The Arm Virtual Hardware component will be a critical part of the platform, said Awad, giving developers the ability to make their critical work easily and widely available in the cloud. "What is so great about Arm Virtual Hardware is that we are optimizing and streamlining the technology specifically for modern cloud-based development," he said.
"By enabling parallel hardware and software co-design and bringing new cloud native development benefits to IoT, we are enabling software development to begin well ahead of silicon availability," said Awad.
For example, in a machine learning DevOps workflow for neural network optimization for edge, it can now be done using virtual hardware that is all in the cloud, without the need for a physical hardware farm, said Awad.
"The software development process and the continuous integration all happens in the cloud in the middle," he said. "And then finally, when your software is ready, you can move it to a binary image and deploy it on the devices fleet. This level of optimization across the workflow increases productivity enables new entrants to participate in the market and accelerates innovation."
Several Arm partners are already using the platform on projects of their own, he said, including Amazon's Lab126, which is using virtual hardware to scale Alexa wake-word testing, as well as Himax Technologies, which is using Arm Total Solutions to accelerate development of their new AI processor and making the specific Arm virtual hardware configuration of the new processor available for developer use before silicon availability.
These are all capabilities that Arm partners have been asking for, said Awad.
"It is early days, this is really the start of a journey that we are going on," he said. "As we move forward, we are absolutely going to look to bring more partnerships onboard, more IP, whether that be Arm IP or otherwise and expand upon this.
Bob O’Donnell, principal analyst with TECHnalysis, told EnterpriseAI that Arm's notion of allowing IoT developers to now virtualize their hardware in the cloud without needing access to the actual chip or development boards is important.
"The ability to be able to do that allows a much wider group of programmers to get into this," said O'Donnell. "The other thing is they are allowing people who are building these modern native apps to get access to IoT based hardware, which in the past, they could not do."

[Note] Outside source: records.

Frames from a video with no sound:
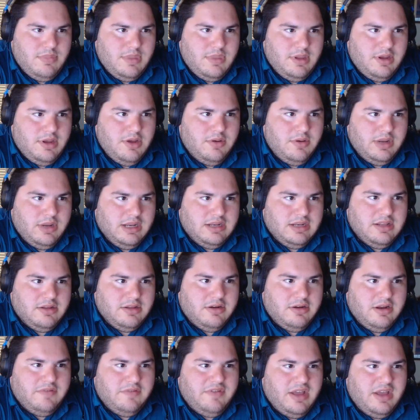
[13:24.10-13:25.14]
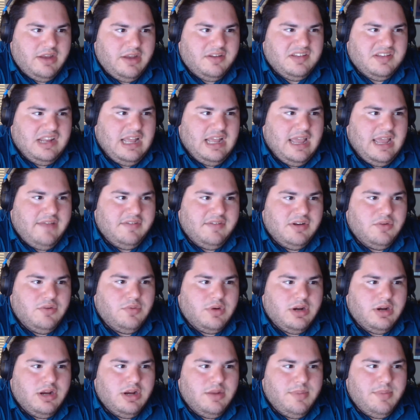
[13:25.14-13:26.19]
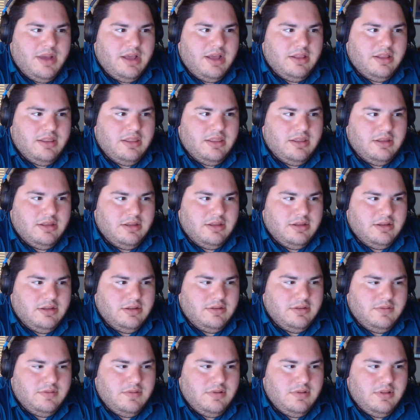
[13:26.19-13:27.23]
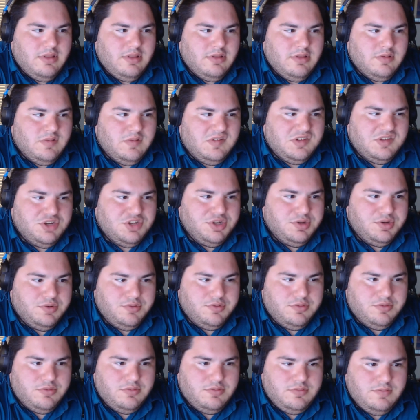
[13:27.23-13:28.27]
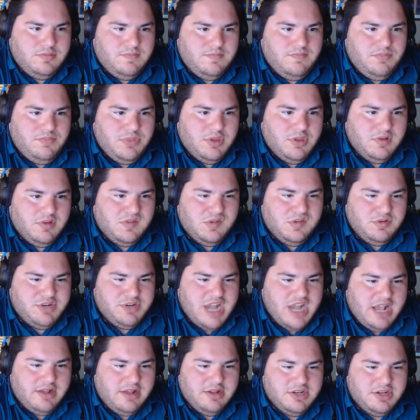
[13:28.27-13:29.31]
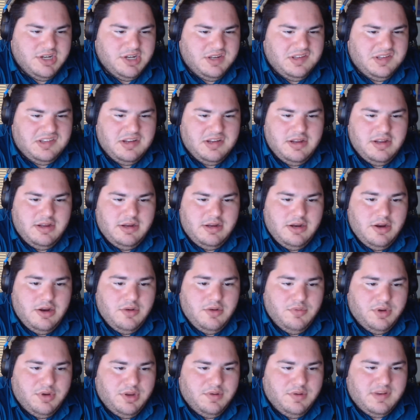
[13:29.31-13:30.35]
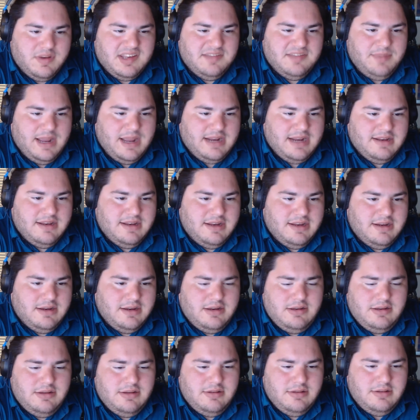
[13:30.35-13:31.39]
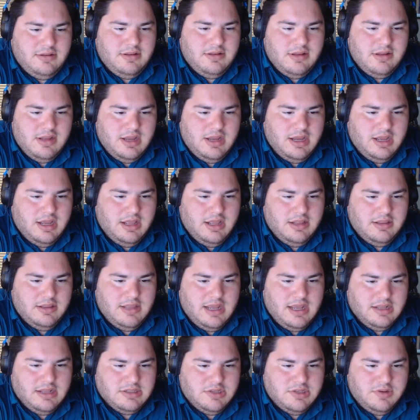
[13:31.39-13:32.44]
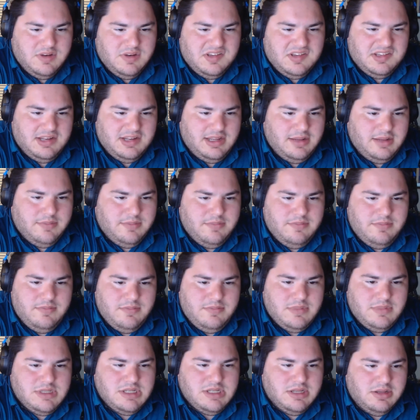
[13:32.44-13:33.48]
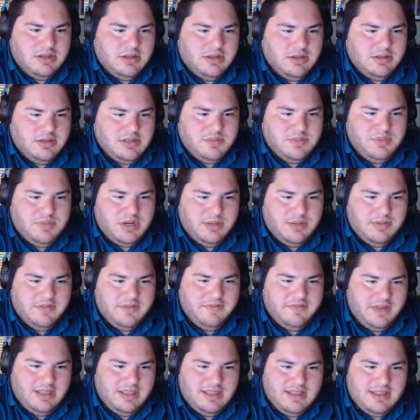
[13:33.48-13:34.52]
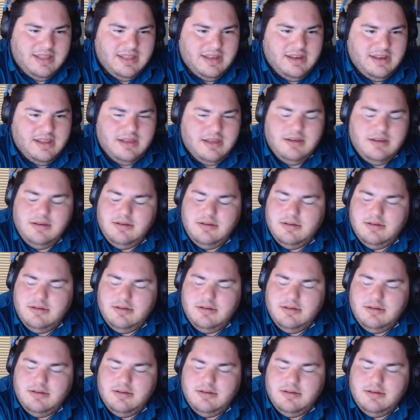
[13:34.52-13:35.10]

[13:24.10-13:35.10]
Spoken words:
Going into the grand finals, not having to worry about those two challenges, were you expecting the Altoona team to put up the fight that they did?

What also makes the new Arm platform intriguing is that it includes plenty of built-in security, which is the "kind of basic nuts and bolts stuff that nobody likes to do," said O'Donnell.
"Look, IoT is still hard," he said. "And it is still going to take a while for all this stuff to pan out. So, by building things that are open source, while using modern software development tools and methods and then virtualizing the hardware, they are trying to remove whatever barriers they can to let more developers and companies have access. That ultimately should drive higher levels of adoption and more IoT based applications."
What makes it promising is that Arm can do this because they are at a low-level in the process because of their silicon work, said O'Donnell. "It is an intriguing thing. But the fact that they are making the process significantly easier and opening it up to a different type of developer than ever used to work on IoT stuff, those are a big deal. That is an important step."